(Extracted records)
▬▬▬▬▬▬

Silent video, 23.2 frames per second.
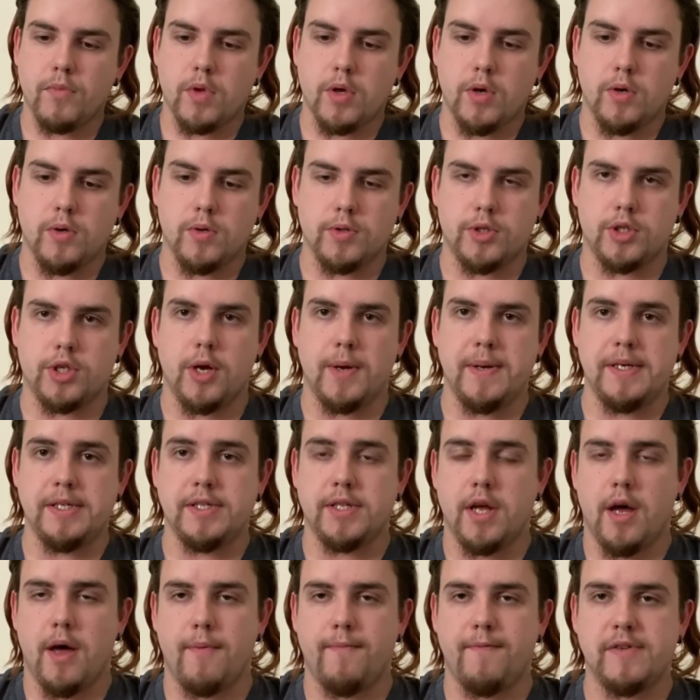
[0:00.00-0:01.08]
Also, he's
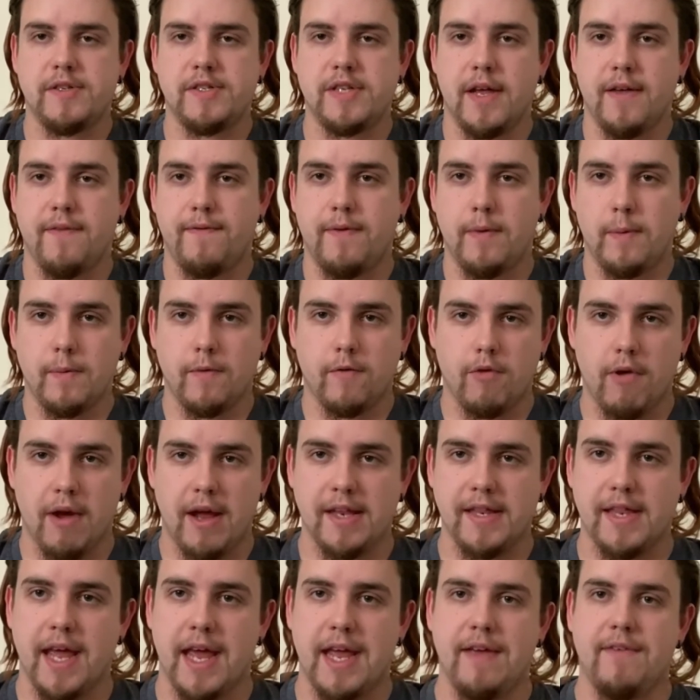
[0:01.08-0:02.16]
done the same thing with
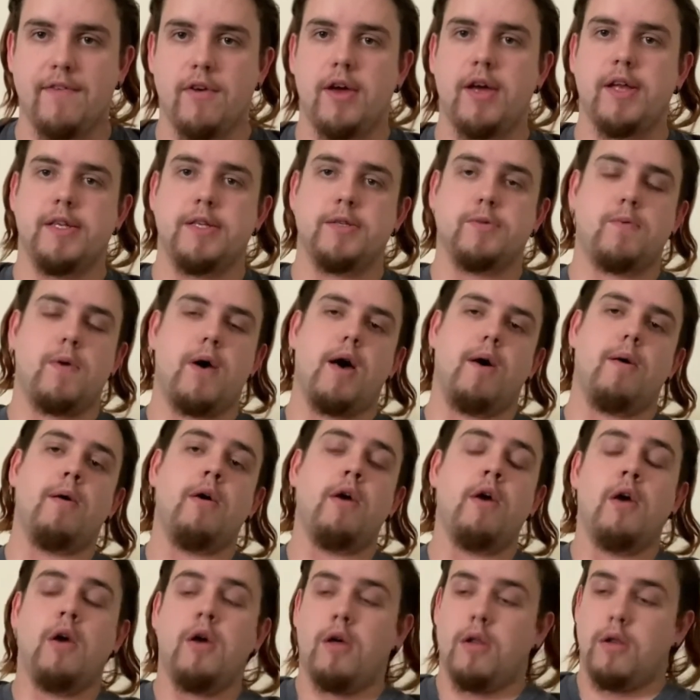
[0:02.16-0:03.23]
Craig David as well.
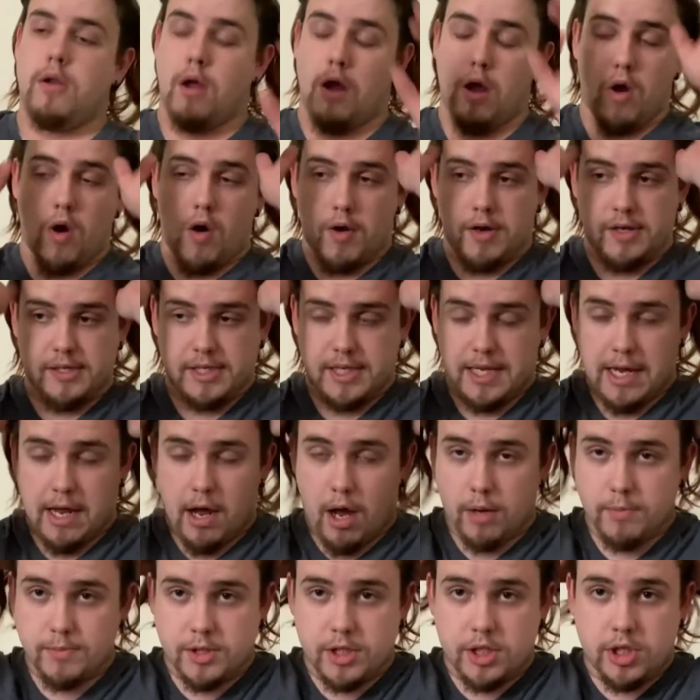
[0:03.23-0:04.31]
Like, honestly,
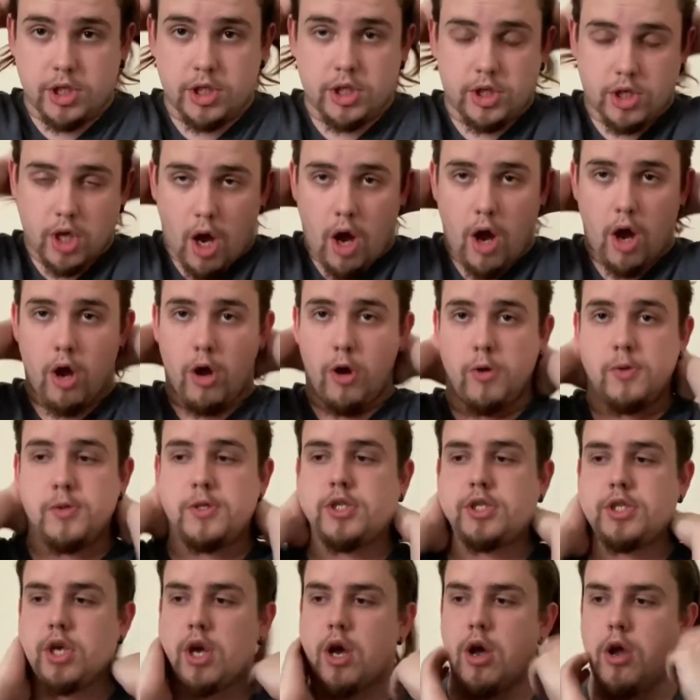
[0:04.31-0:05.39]
I'm so,
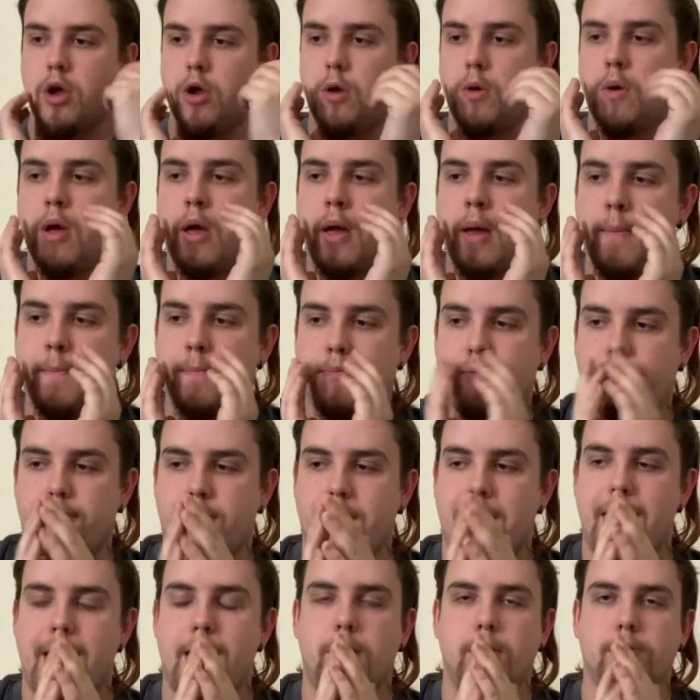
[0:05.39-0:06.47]
so
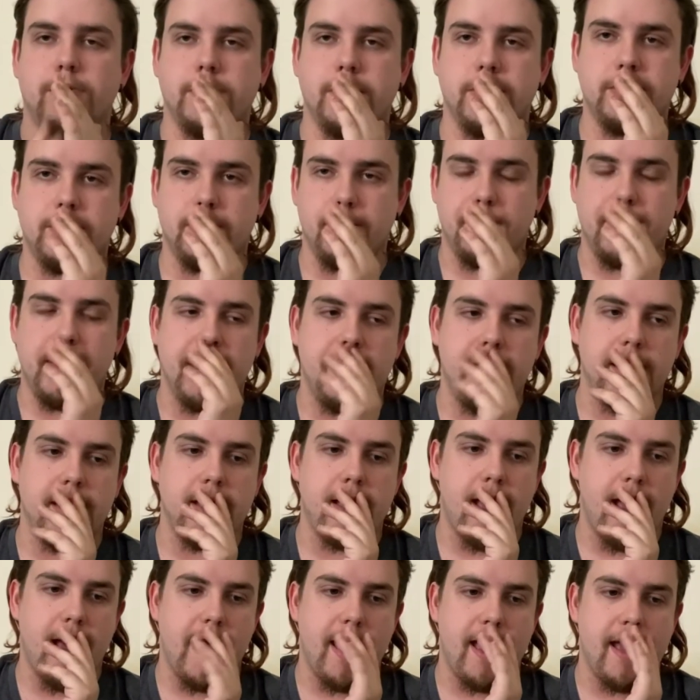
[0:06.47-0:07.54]
proud to be
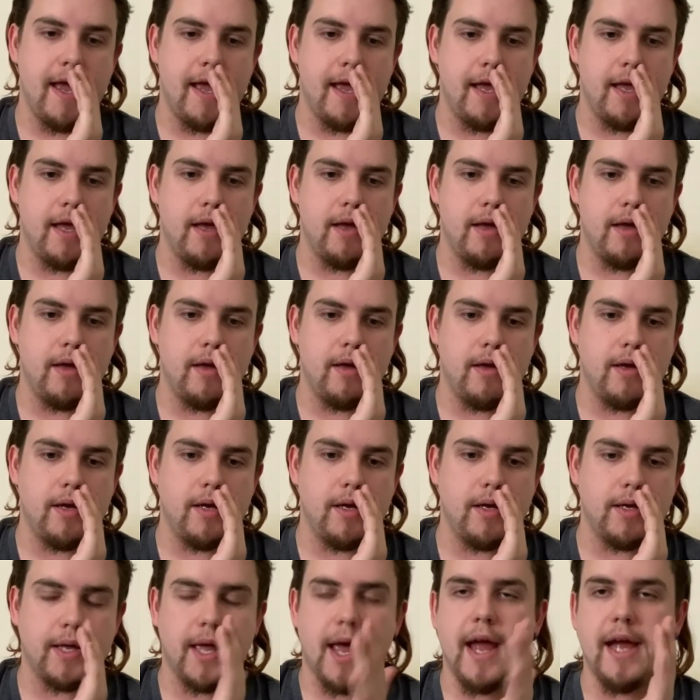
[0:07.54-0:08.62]
a
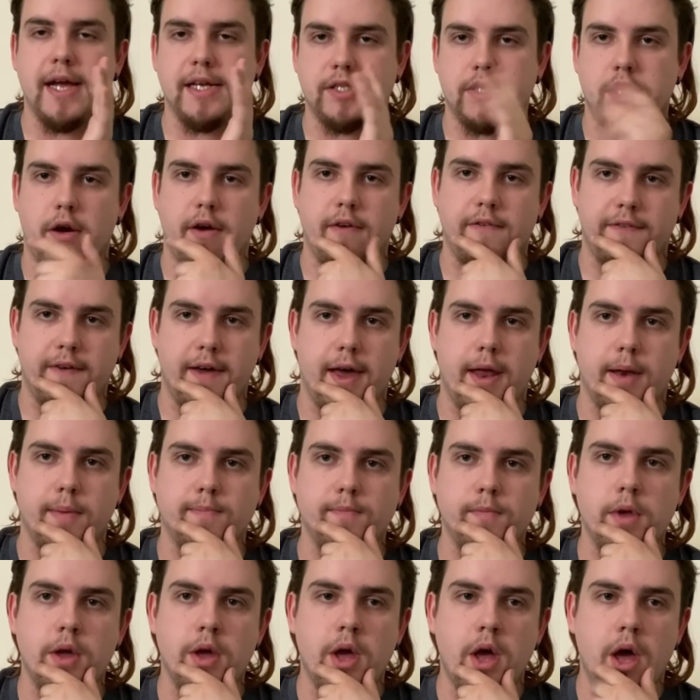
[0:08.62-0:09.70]
KSI fan,
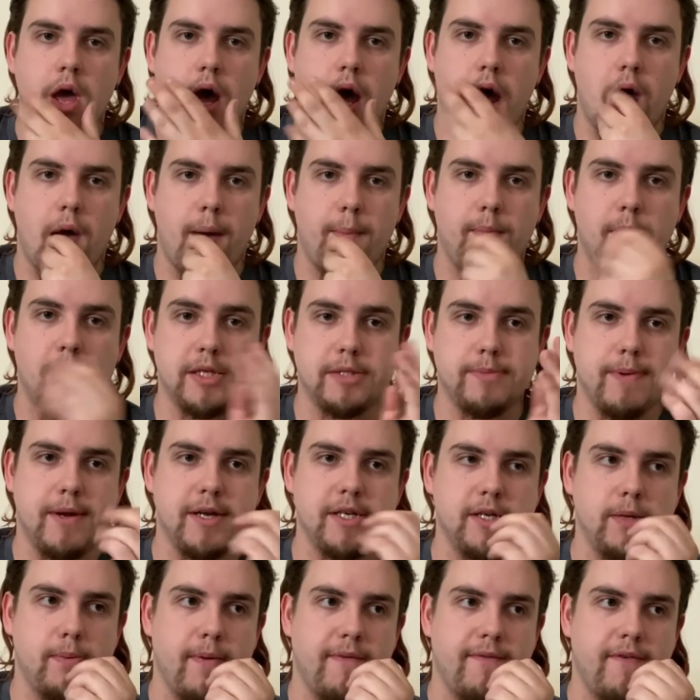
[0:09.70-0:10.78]

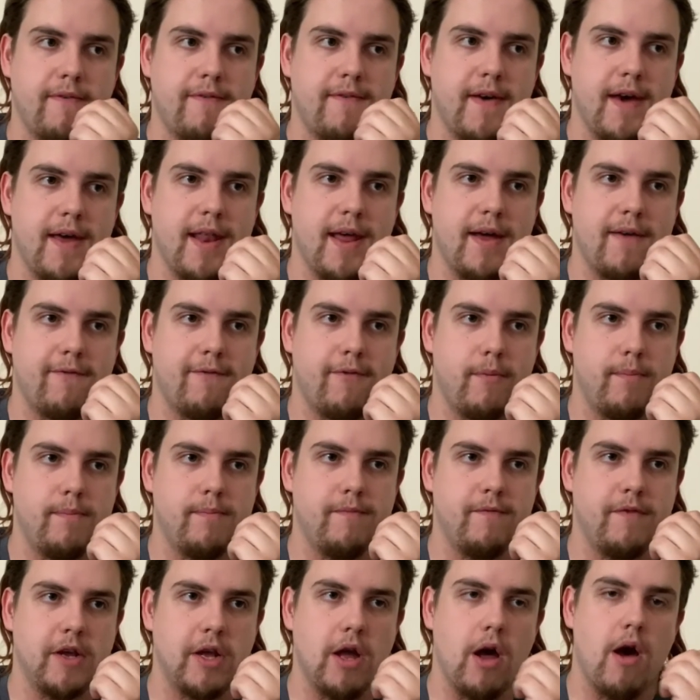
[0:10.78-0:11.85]
especially with the fact that
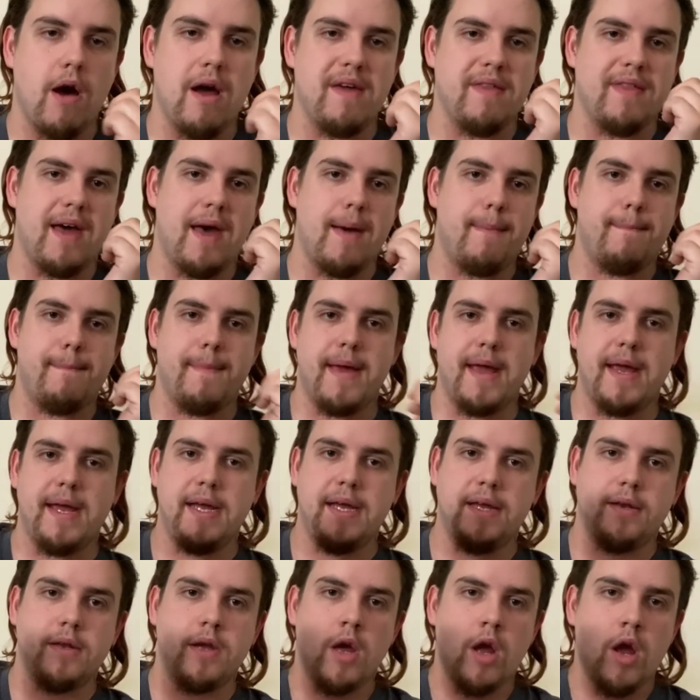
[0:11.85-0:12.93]
from the guy that
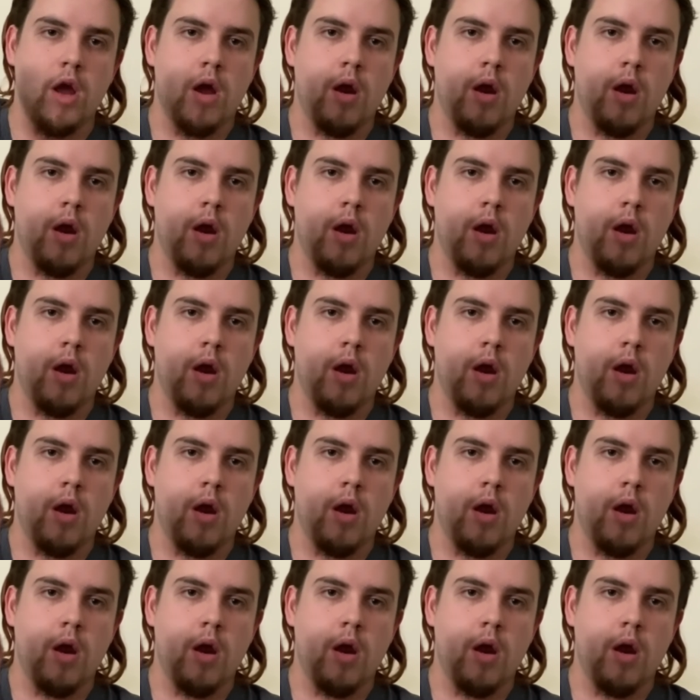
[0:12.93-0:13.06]
made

▬▬▬▬▬▬

WHAT THE TASK ASKS =
Copy each entry exactly as written. Pictures do not belong in the copy.

YOUR SOLUTION =
Silent video, 23.2 frames per second.
[0:00.00-0:01.08]
Also, he's
[0:01.08-0:02.16]
done the same thing with
[0:02.16-0:03.23]
Craig David as well.
[0:03.23-0:04.31]
Like, honestly,
[0:04.31-0:05.39]
I'm so,
[0:05.39-0:06.47]
so
[0:06.47-0:07.54]
proud to be
[0:07.54-0:08.62]
a
[0:08.62-0:09.70]
KSI fan,
[0:09.70-0:10.78]

[0:10.78-0:11.85]
especially with the fact that
[0:11.85-0:12.93]
from the guy that
[0:12.93-0:13.06]
made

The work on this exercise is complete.